Abstract
Purpose :
As machine learning (ML) algorithms become more common in the clinical setting, so does the importance of explainable AI. The aim of this study was to explore the use of the What-If Tool (WIT) to help clinicians understand how an ML algorithm makes decisions.
Methods :
A supervised deep learning model was trained using Google AutoML Tables to predict visual acuity (VA) in diabetic macular oedema patients receiving anti-VEGF injections. It was trained on a public dataset consisting of 2614 eyes of 1964 patients at a tertiary referral centre in London and optimised for mean absolute error (MAE).
The model was interrogated using the WIT via a jupyter notebook extension. To see how it treated different subgroups, the WIT was used to slice the data by the input features gender and ethnicity. The mean absolute error (MAE) was reported for each of these. To individually explore the data, 10 male patients were chosen at random and had their gender hypothetically changed using the WIT’s partial dependence plots. These are able to vary an input and report how a model’s prediction changes with it.
Results :
The MAE of the model in predicting VA was 8.060 letters. Slicing the data in the WIT by male and female eyes showed that it treated both broadly equally with a MAE of 7.510 and 8.855 respectively. Further slicing by both gender and ethnicity found the largest difference in MAE was between white males (6.888) and white females (10.400).

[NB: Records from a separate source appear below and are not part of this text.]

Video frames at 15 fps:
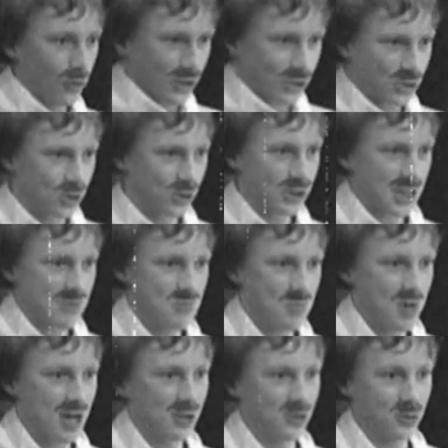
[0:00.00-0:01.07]
what could a
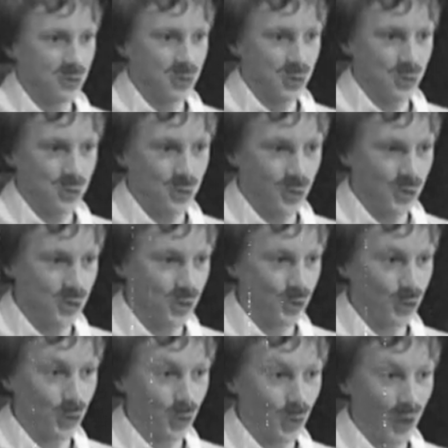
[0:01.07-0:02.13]
model do to show
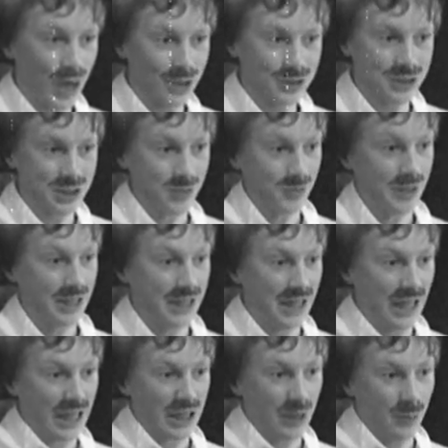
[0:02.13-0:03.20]
you how something
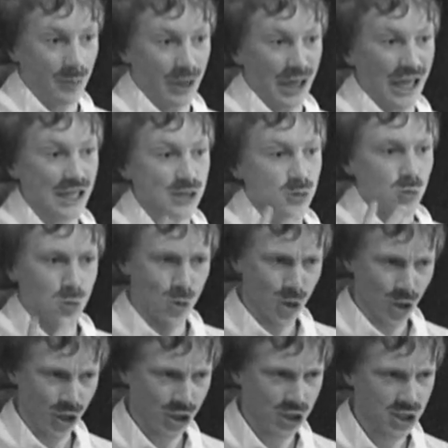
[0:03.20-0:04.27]
that complex
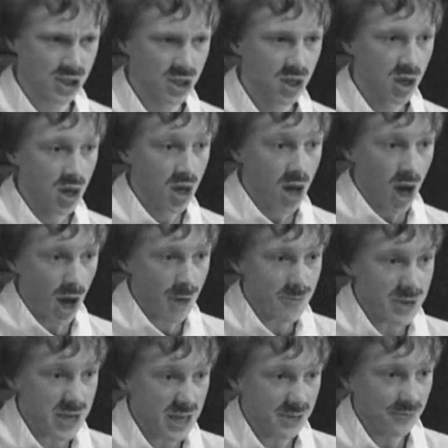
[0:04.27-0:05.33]
works? I
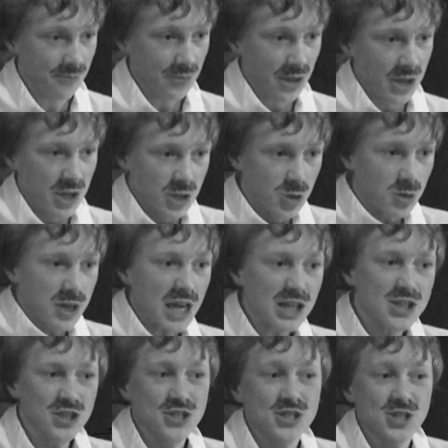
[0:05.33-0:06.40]
mean, you can't
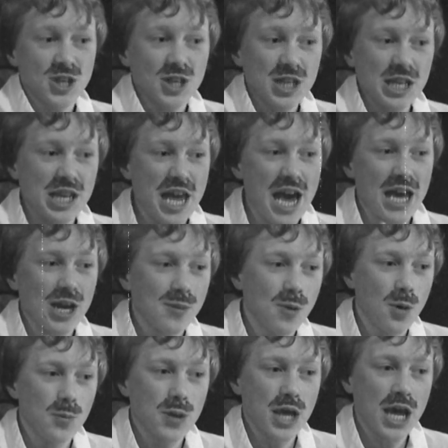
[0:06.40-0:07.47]
just study an
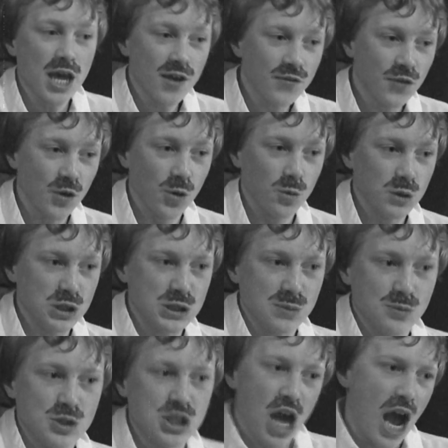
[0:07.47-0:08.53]
animal behavior with
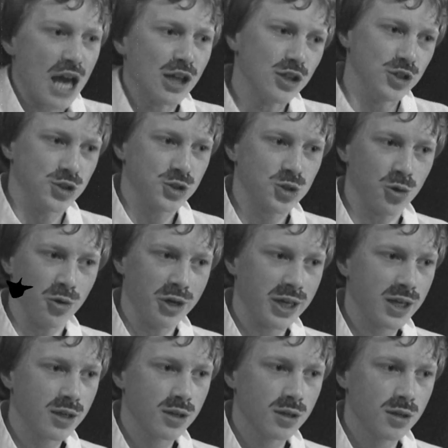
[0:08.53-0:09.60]
some child's
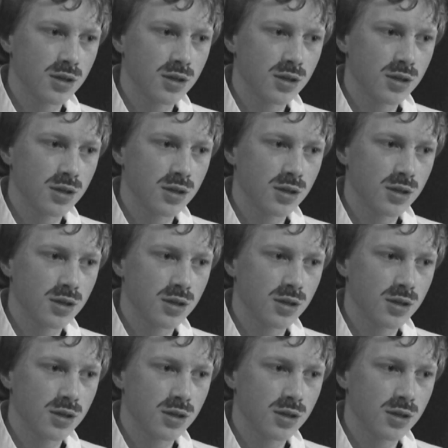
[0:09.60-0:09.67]
toy.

Partial dependence plots of the randomly chosen points showed a mean change in VA prediction of +0.952 letters when gender changed hypothetically from male to female (range: -8.676 to +10.906). In this sample, changing gender from male to female caused the predicted VA to increase 6 out of 10 times. This was investigated further with a global partial dependence plot, which demonstrated that the average change when changing gender from male to female was -0.57.
Conclusions :
Our results show two ways the WIT can scrutinise an ML model. Firstly, the freedom to slice the data by any chosen feature allows us to see deeper than overall performance metrics. Secondly, the use of partial dependence plots to observe the model’s behaviour in response to hypothetical scenarios offers a more granular understanding than the basic explainable AI features on the Google Cloud Platform. Overall, the WIT presents a novel method for clinicians to understand how ML algorithms make decisions.
This is a 2021 ARVO Annual Meeting abstract.